White House Demands Answers From FBI After New Report Uncovers Trump Shooter’s Violent Online Trail

The White House is openly questioning the FBI’s handling of the Thomas Crooks investigation after a bombshell report revealed the would-be assassin left behind years of violent online rhetoric that federal investigators never disclosed and may never have fully examined.

White House Press Secretary Karoline Leavitt told the New York Post that Americans are right to demand an explanation for what drove Crooks to attempt to assassinate President Trump at a July 2024 campaign rally, and why federal authorities failed to identify or share obvious red flags ahead of the shooting.

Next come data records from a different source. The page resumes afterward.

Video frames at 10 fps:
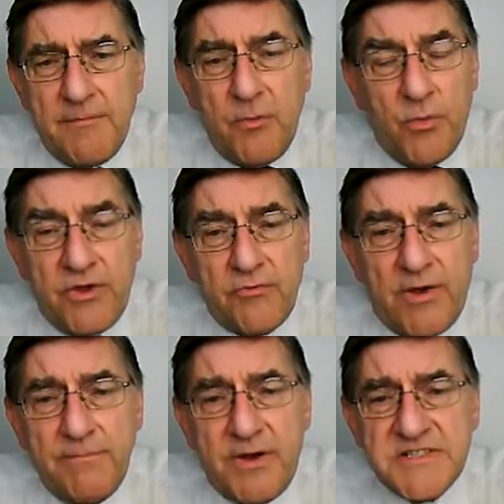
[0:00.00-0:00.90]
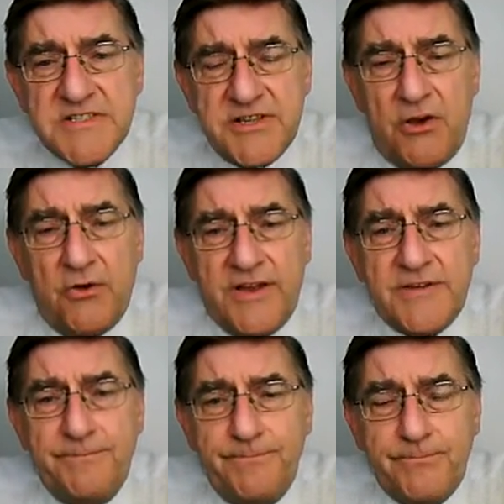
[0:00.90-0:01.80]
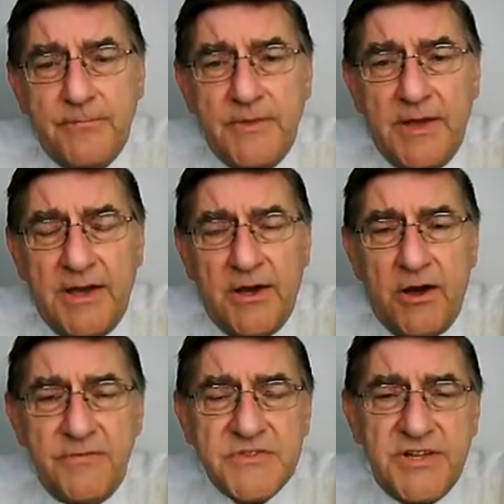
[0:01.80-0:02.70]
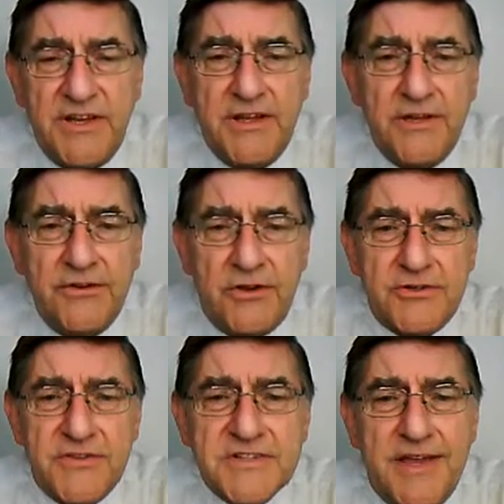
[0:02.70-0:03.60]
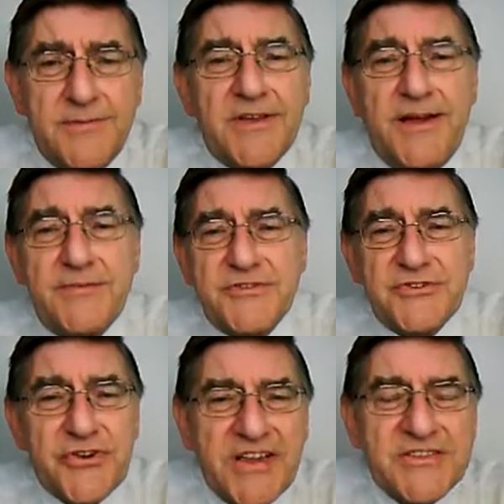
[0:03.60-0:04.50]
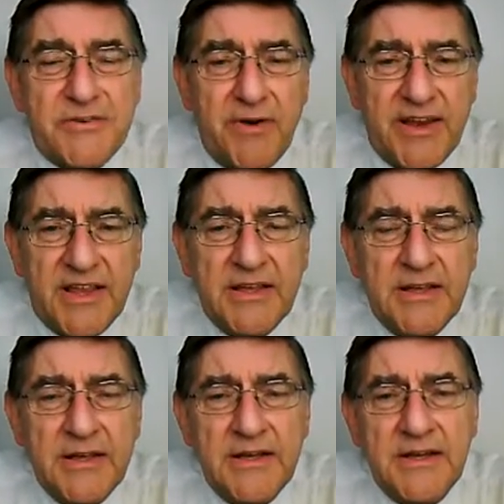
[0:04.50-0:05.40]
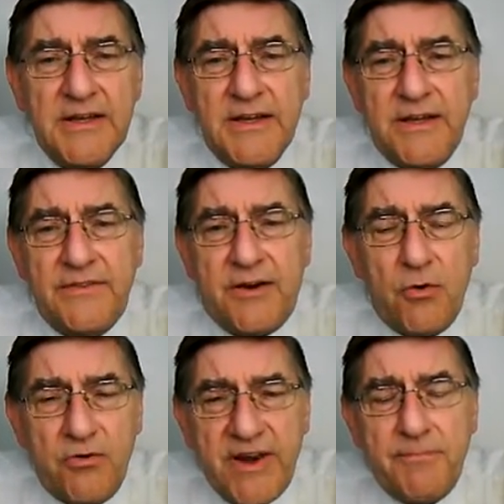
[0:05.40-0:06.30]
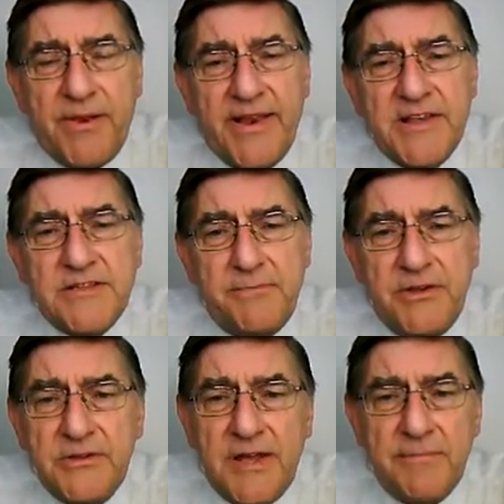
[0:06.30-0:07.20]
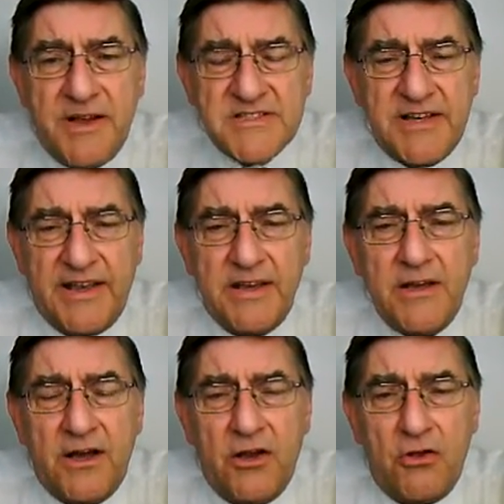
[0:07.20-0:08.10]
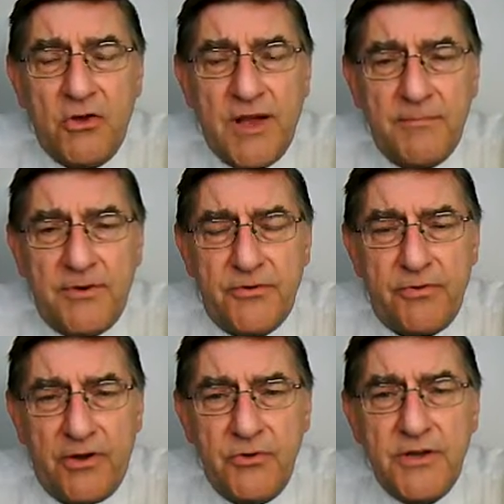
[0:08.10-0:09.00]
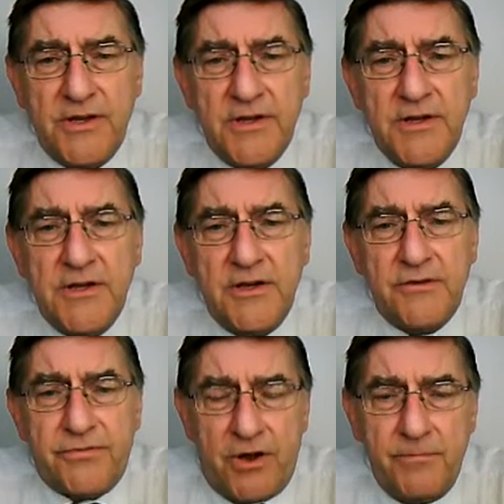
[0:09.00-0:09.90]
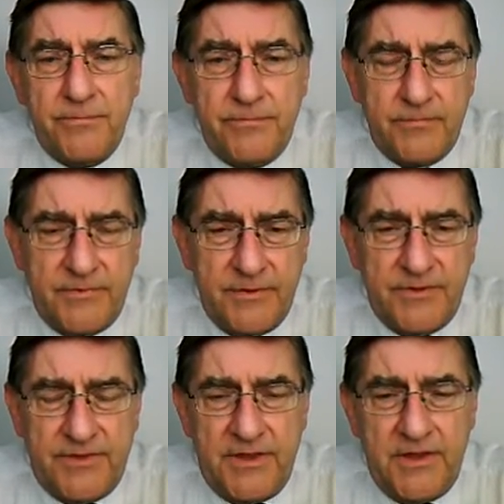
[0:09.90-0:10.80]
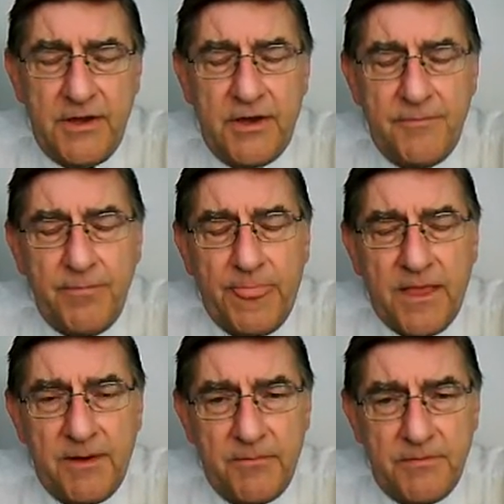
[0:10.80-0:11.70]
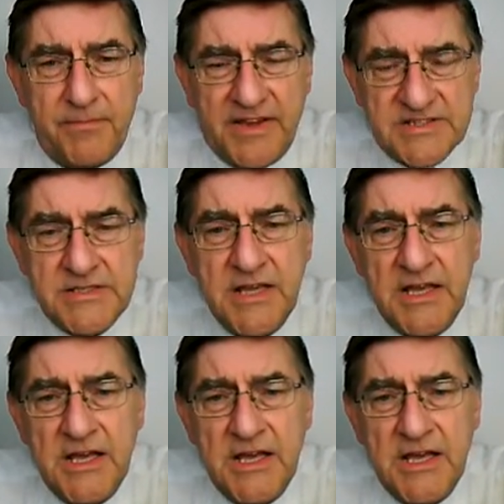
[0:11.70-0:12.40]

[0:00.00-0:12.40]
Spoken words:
we could run buses along it. Obviously not at the same time as the trains are running. They're already planning to build a bus lane along Cumberland Road from the Cumberland Basin,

“Those questions are definitely deserving of answers,” Leavitt said in a candid interview with Miranda Devine on Pod Force One. “It’s a good question, and it’s one I’d like to see the answer to — and I think all Americans would.”

Her comments came just hours after The Post published a devastating investigative report that uncovered a stunning collection of Crooks’ digital postings — including explicit endorsements of political assassination, fantasies about terrorism, and erratic ideological swings — all under his name and tied to accounts he operated for years.

For more than a year, the FBI maintained that Crooks, 20, was largely “a ghost online,” leaving behind no significant digital footprint that could shed light on his motives. Former FBI Director Christopher Wray testified to Congress that Crooks had never appeared on the bureau’s radar and that investigators uncovered no ideological trail.

But The Post’s investigation contradicts that narrative entirely.

Using Crooks’ phone number and publicly available internet-scraping tools, reporters uncovered years of inflammatory posts on YouTube, Discord, and DeviantArt — across 17 separate accounts — dating back to when he was just 15.

Among the most disturbing was an August 2020 post in which Crooks openly encouraged political terrorism:

“The only way to fight the gov is with terrorism style attacks… track down any important people/politicians/military leaders etc and try to assassinate them.”

Four years later, Crooks climbed onto the roof of a building in Butler, Pa., and opened fire at then-presumptive Republican nominee Donald Trump — killing firefighter Corey Comperatore and critically wounding two more Trump supporters before Secret Service counter-snipers shot him dead.

The FBI never mentioned this 2020 post, nor the dozens of others like it, in any briefing, report, or congressional testimony.

Devine’s report also revealed that Crooks’ online persona shifted drastically over the years: In 2019, he appeared to be a staunch Trump supporter, posting, “I hope a quick painful death to all the deplorable immigrants and anti-Trump congresswoman.”

Months later: “MURDER THE DEMOCRATS.”

By 2020, he reversed course, turning his rage toward Trump and embracing violence as the only path to political change.

Crooks also used they/them pronouns and posted graphic, violent artwork — another detail never surfaced by the FBI during its public accounting of his behavior.

The omission raises alarming questions:Did the FBI truly fail to identify Crooks’ online activity, or did it choose not to disclose it? Did the Bureau turn over all evidence to Congress? Was Crooks acting alone, or did he have foreign or domestic help? Why were blatant threats of political violence not flagged?

The FBI declined to comment Monday.

Sen. Ron Johnson (R-Wis.), chair of the Senate Homeland Security and Governmental Affairs Committee, said he previously attempted to obtain the FBI’s full file on Crooks but was repeatedly “stonewalled” — ultimately forcing him to subpoena the Bureau in July.

Even that subpoenaed material, Johnson said, lacked many of the online posts newly uncovered by The Post.

Meanwhile, a congressional report on the assassination attempt likewise made no mention of any of Crooks’ social-media activity across those accounts, despite the fact that much of the content was easily accessible.

According to Leavitt, the president himself is unsatisfied with the answers he has received so far.

“I know that he has inquired with the Secret Service and the FBI,” she said. “Earlier in the administration he asked them, ‘I want an updated briefing on what happened. Do we know any more than when I was briefed immediately after Butler?’”

Whether Trump is satisfied with the responses he received, Leavitt said, “is only a question he can answer.”

Her remarks suggest — for the first time publicly — that Trump himself believes the official account of the shooting leaves important questions unresolved.

FBI Director Kash Patel previously denied that Crooks had a substantial online footprint, asserting the opposite even as The Post prepared to publish Devine’s findings.

Leavitt made clear that the White House is not ready to let the matter go.

“The American people deserve answers about what really drove Thomas Crooks to pull that trigger,” she said. “And so does the president.”